Tuesday, March 22, 2011

The Crazy Bitch Stereotype

Don't you just love it when a woman is labeled as crazy for being jealous? Or calling a guy "too many" times? Or getting mad at a guy? Yes, women are constantly under the threat of being put into the "Crazy Bitch" category, and this threat is one more way for the patriarchy to keep us in line.

We see it all the time in the media: reality shows where women have tantrums, breakdowns, and catfights. We see it in TV commercials where women stalk men. There's even a saying "bitches be crazy." Some people say that all women are crazy. But how can one gender, as a whole, be crazy?

Now, I don't want to excuse all negative female behavior. There is a line between being understandably mad at someone and flying off the deep end and actually assaulting or verbally abusing someone. However, the problem is that our culture identifies pretty much all reasonable anger and jealousy with being a crazy bitch. Because women aren't supposed to get mad. Ever.
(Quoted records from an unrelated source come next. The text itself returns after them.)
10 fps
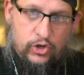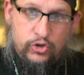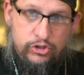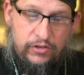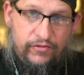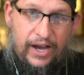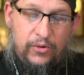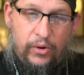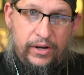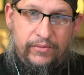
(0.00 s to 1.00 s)

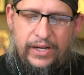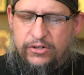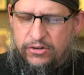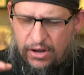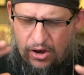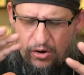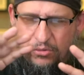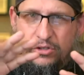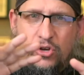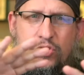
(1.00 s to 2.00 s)
crucified one, right?
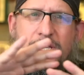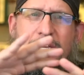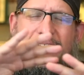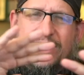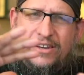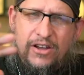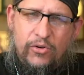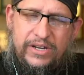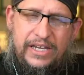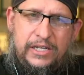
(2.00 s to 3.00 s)
No unity,
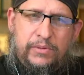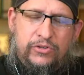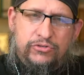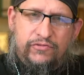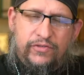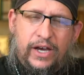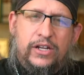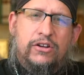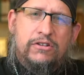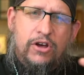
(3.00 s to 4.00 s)
no need to be crucified.
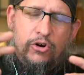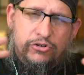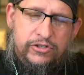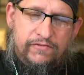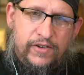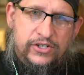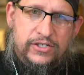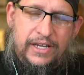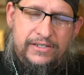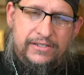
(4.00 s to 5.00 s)
No
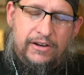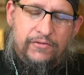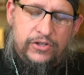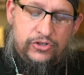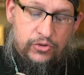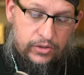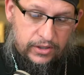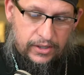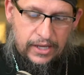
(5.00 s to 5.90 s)
crucifixion necessary for this unity.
If they are mad or upset, it couldn't possibly have any merit, they're "just overreacting," or they "have issues" - or our feelings are just dismissed as being PMS.

There's still the expectation that women should be calm, pleasant, agreeable, and passive. These aren't just gendered expectations, they're still seen as the norm - there's the idea that all women are like that, and anything outside of that gender norm is usually labeled as crazy.

The problem is our negative emotions still aren't being taken seriously. If a girl gets mad at her boyfriend, it's not because he did something to upset her, there's no behavior or action that needs to be examined, no legitimate problem in the relationship that needs to be addressed - well, no problem other than her attitude. If she's upset, it's because she misunderstood something, she took something too seriously, she overreacted, she made a big deal out of nothing, and SHE needs to get her act together. It's not that he should stop flirting with other girls, she needs to be okay with it. He doesn't need to answer his phone, or return her calls or texts, she needs to be more patient.

The Crazy Bitch Stereotype doesn't just exist in heterosexual relationships, either. It exists in friendships as well, and roommate situations. A girl who gets mad at her roommates for not doing their share of the work, or having too many loud parties, or eating her food, is nuts. Unbearable. How DARE she tell others what to do? How dare she put her needs ahead of someone else's? Why can't she just deal with it?

This stereotype is just another way for our culture to keep us in line by demonizing women for getting too angry or upset, jealous or "obsessive." In other words, for feeling emotions that are deemed unladylike.